▶ **What you need to do**
Show each line of the records in which the word "frames" occurs.

▶ **Supplied data**
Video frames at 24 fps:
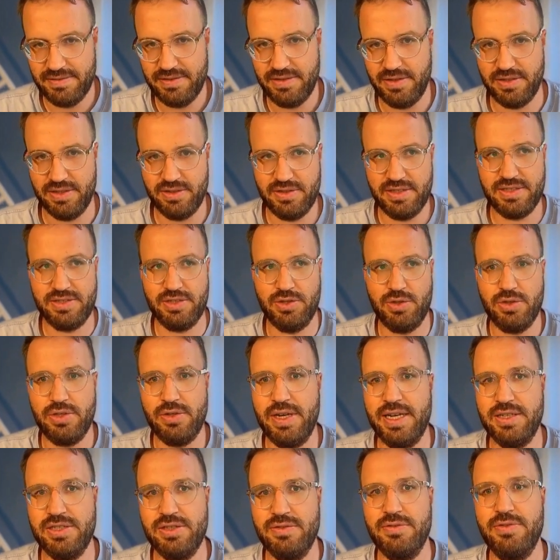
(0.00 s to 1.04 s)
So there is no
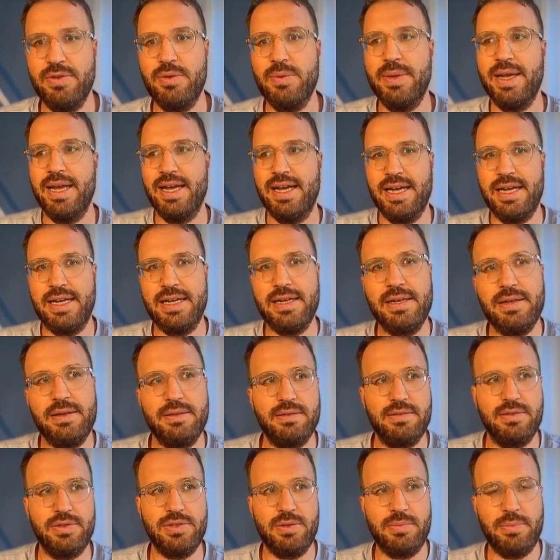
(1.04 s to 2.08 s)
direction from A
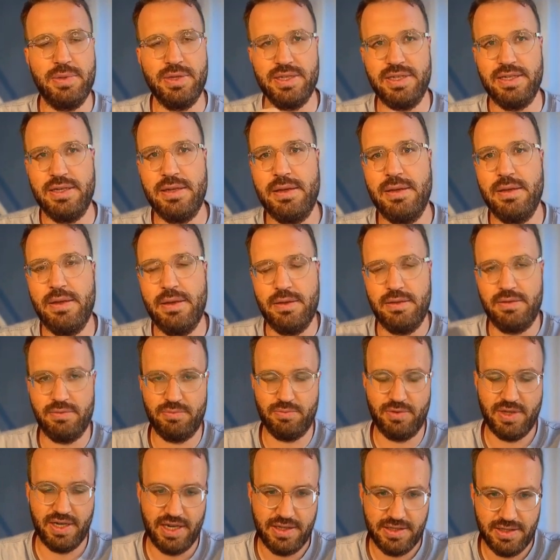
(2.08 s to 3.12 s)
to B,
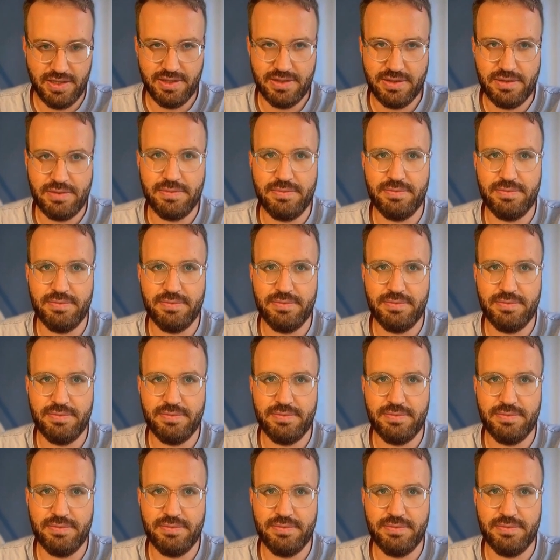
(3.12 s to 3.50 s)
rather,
...
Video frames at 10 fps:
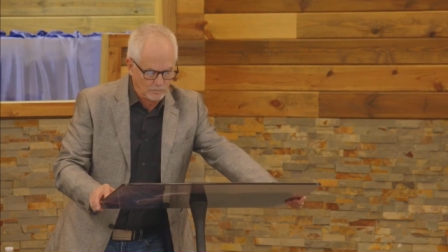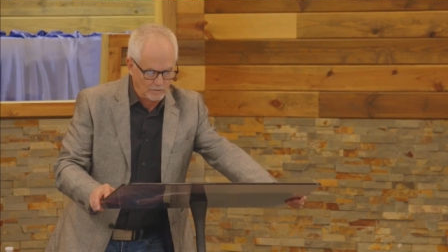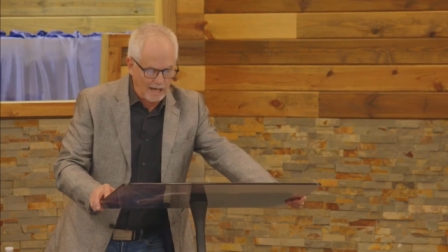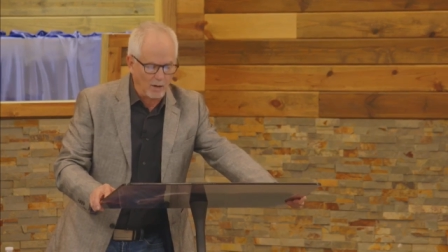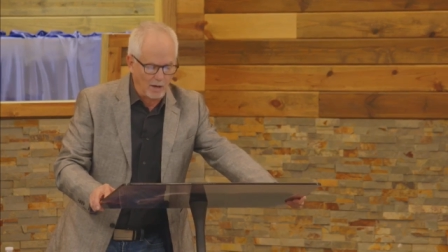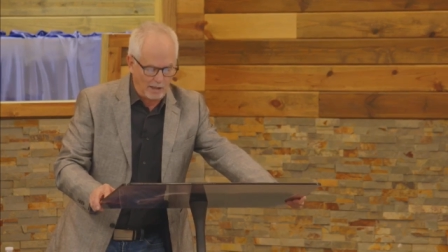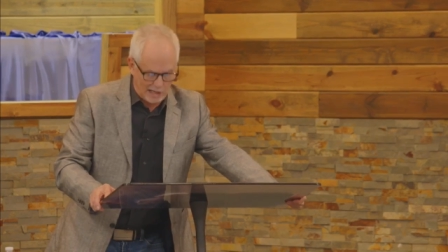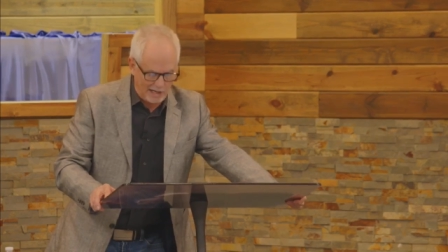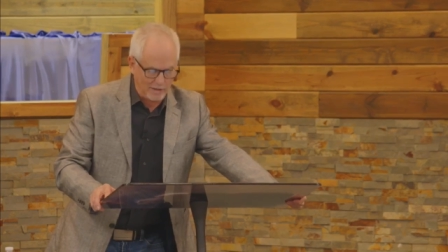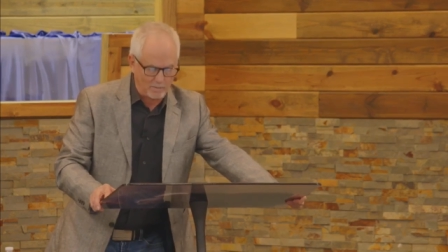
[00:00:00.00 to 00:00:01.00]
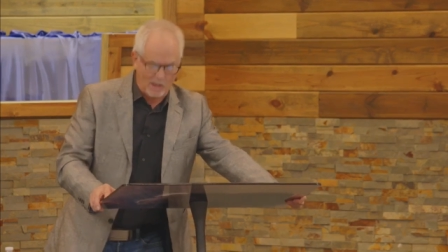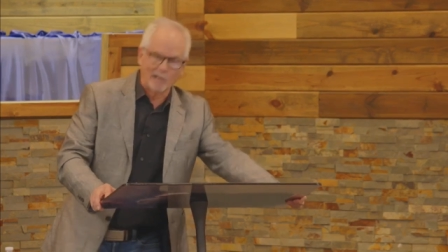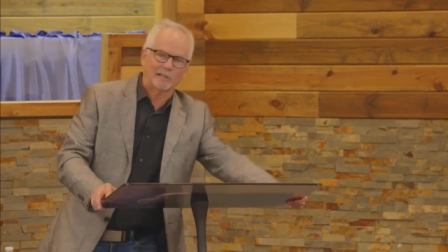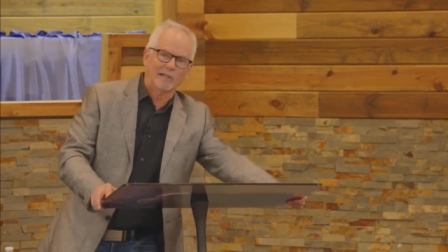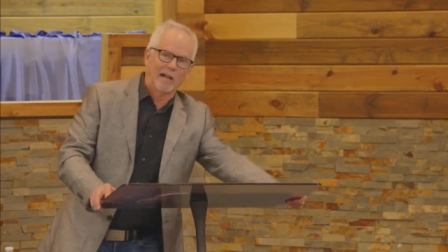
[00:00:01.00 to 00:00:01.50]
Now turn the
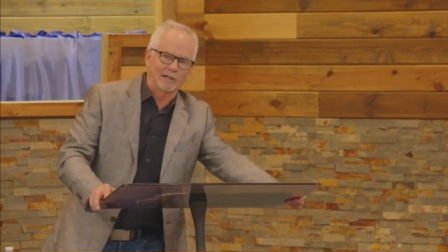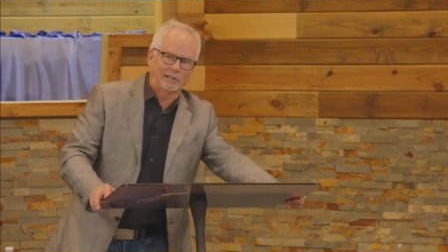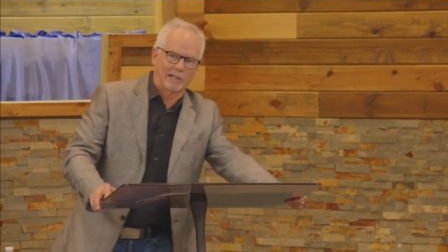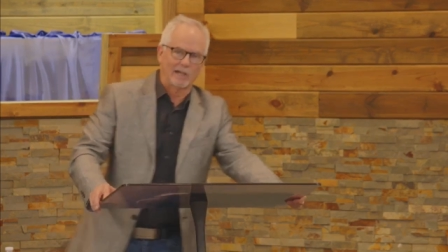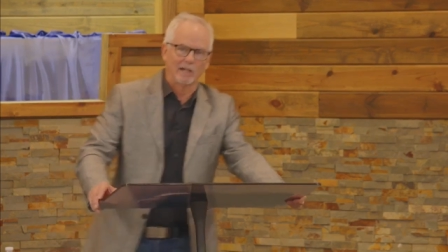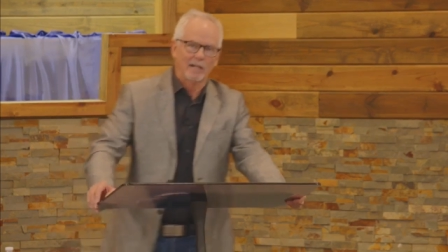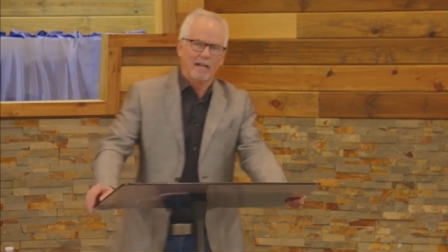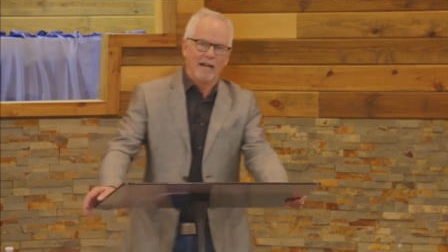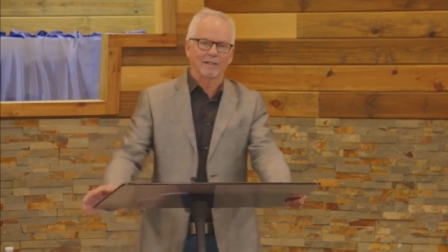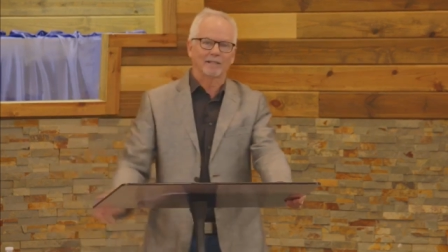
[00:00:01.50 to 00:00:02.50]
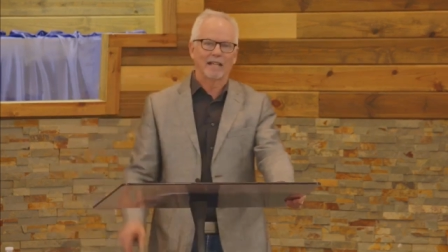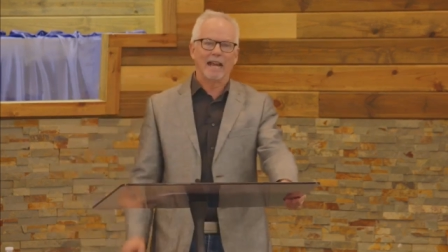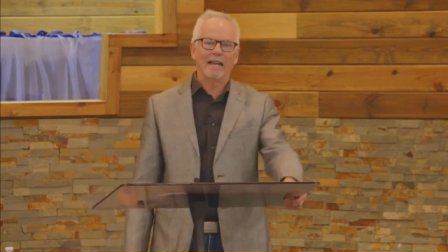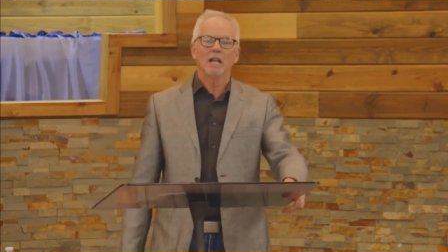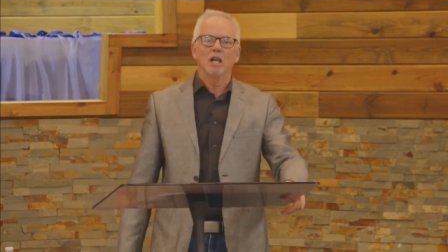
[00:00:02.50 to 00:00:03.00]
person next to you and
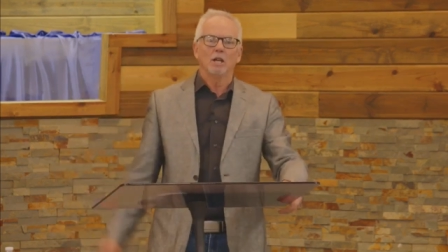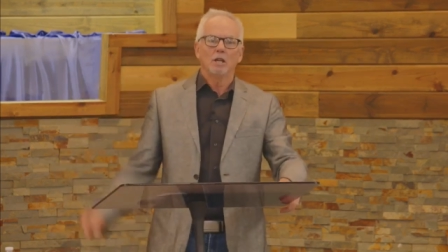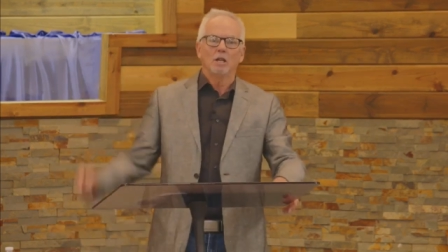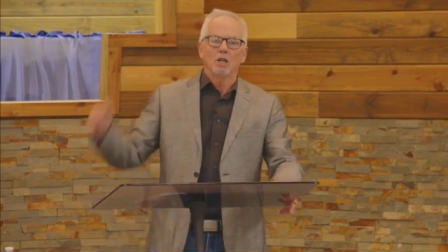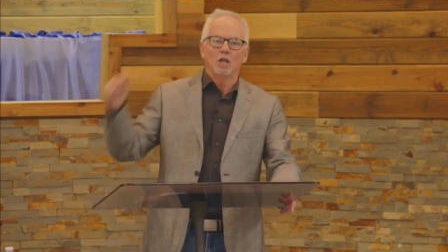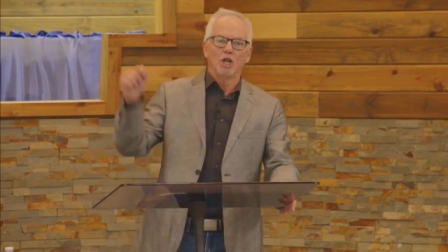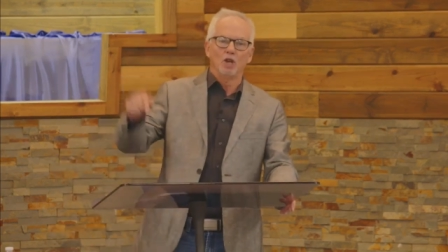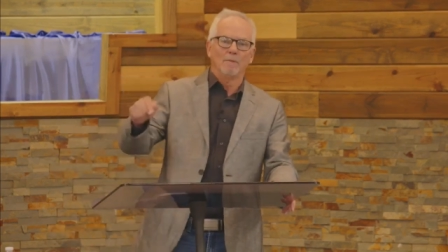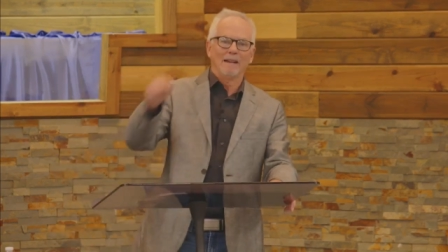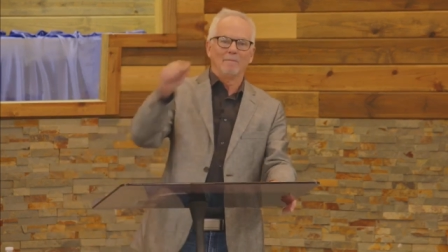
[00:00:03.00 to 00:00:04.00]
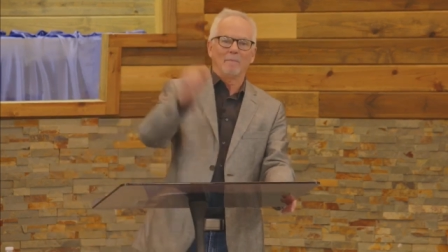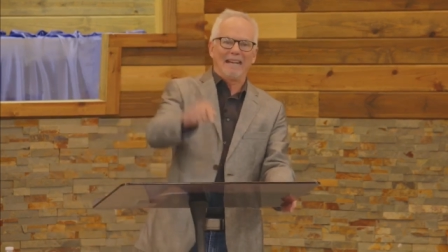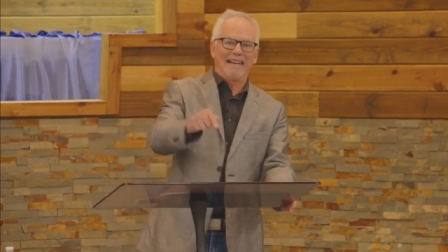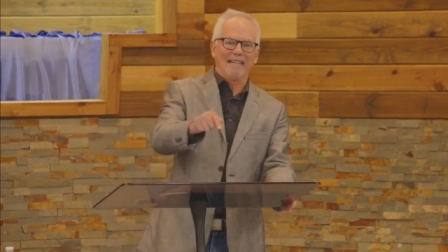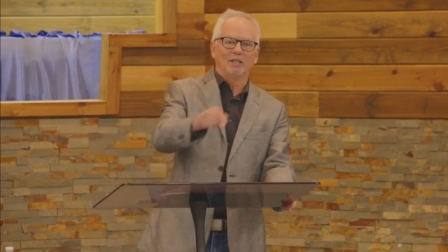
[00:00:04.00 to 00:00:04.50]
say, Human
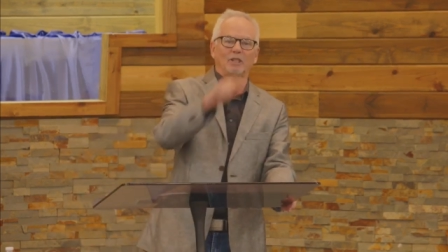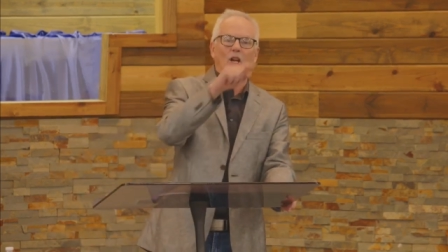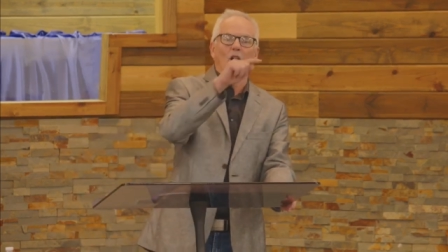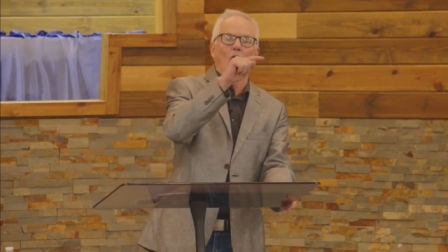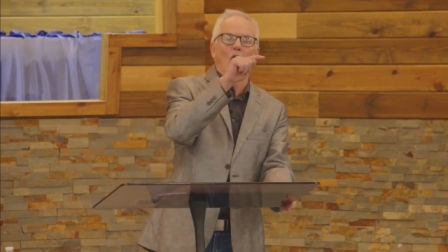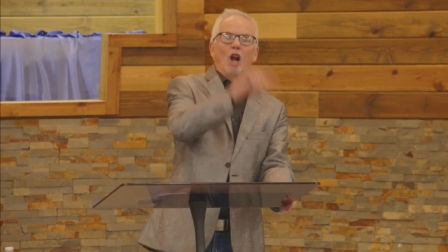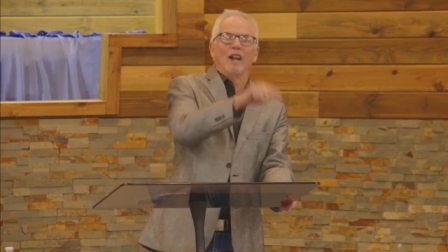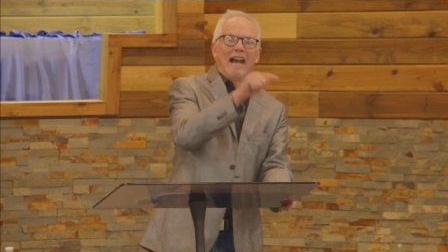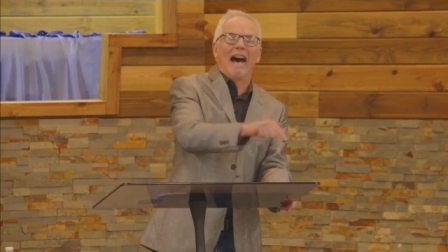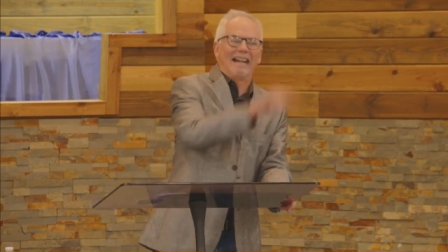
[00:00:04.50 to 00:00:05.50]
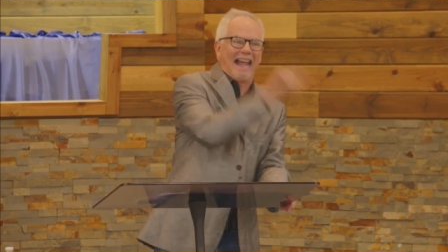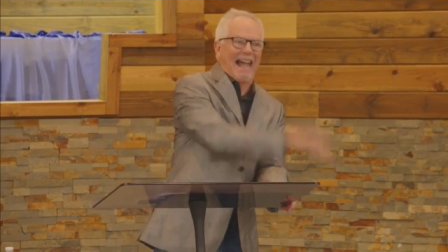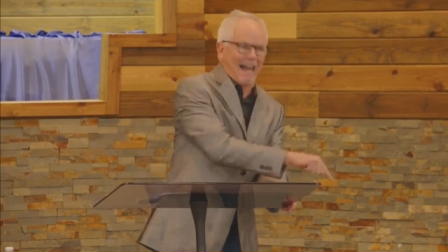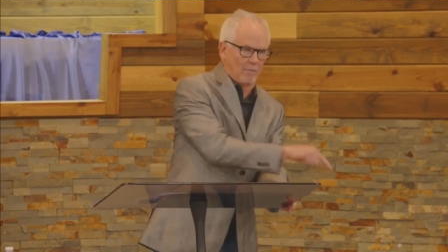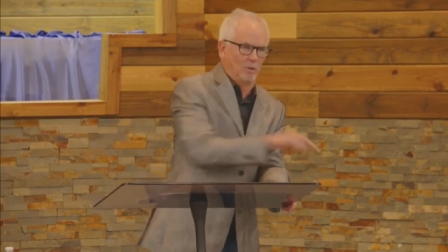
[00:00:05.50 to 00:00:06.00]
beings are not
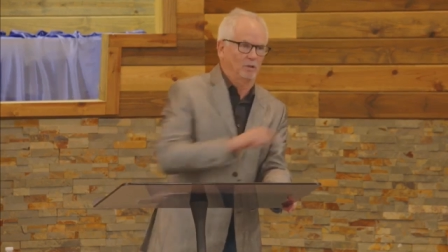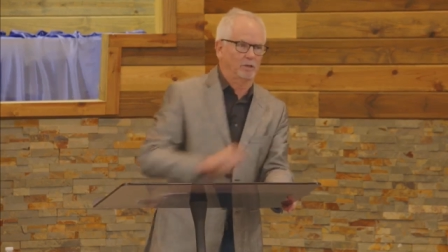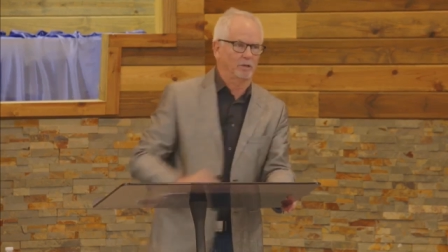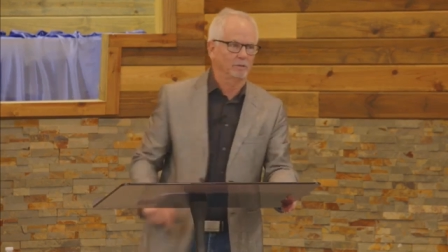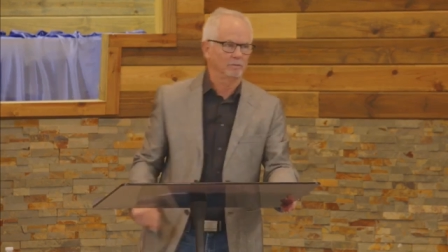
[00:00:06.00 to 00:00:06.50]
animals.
---
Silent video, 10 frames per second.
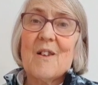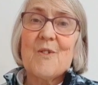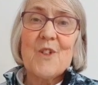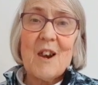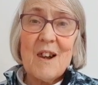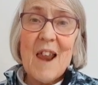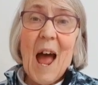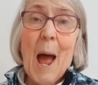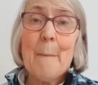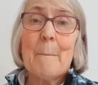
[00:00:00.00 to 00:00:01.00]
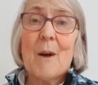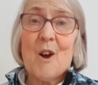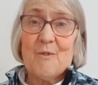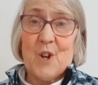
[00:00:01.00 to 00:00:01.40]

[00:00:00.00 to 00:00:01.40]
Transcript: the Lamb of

▶ **Result of this task**
Video frames at 24 fps:
Video frames at 10 fps:
Silent video, 10 frames per second.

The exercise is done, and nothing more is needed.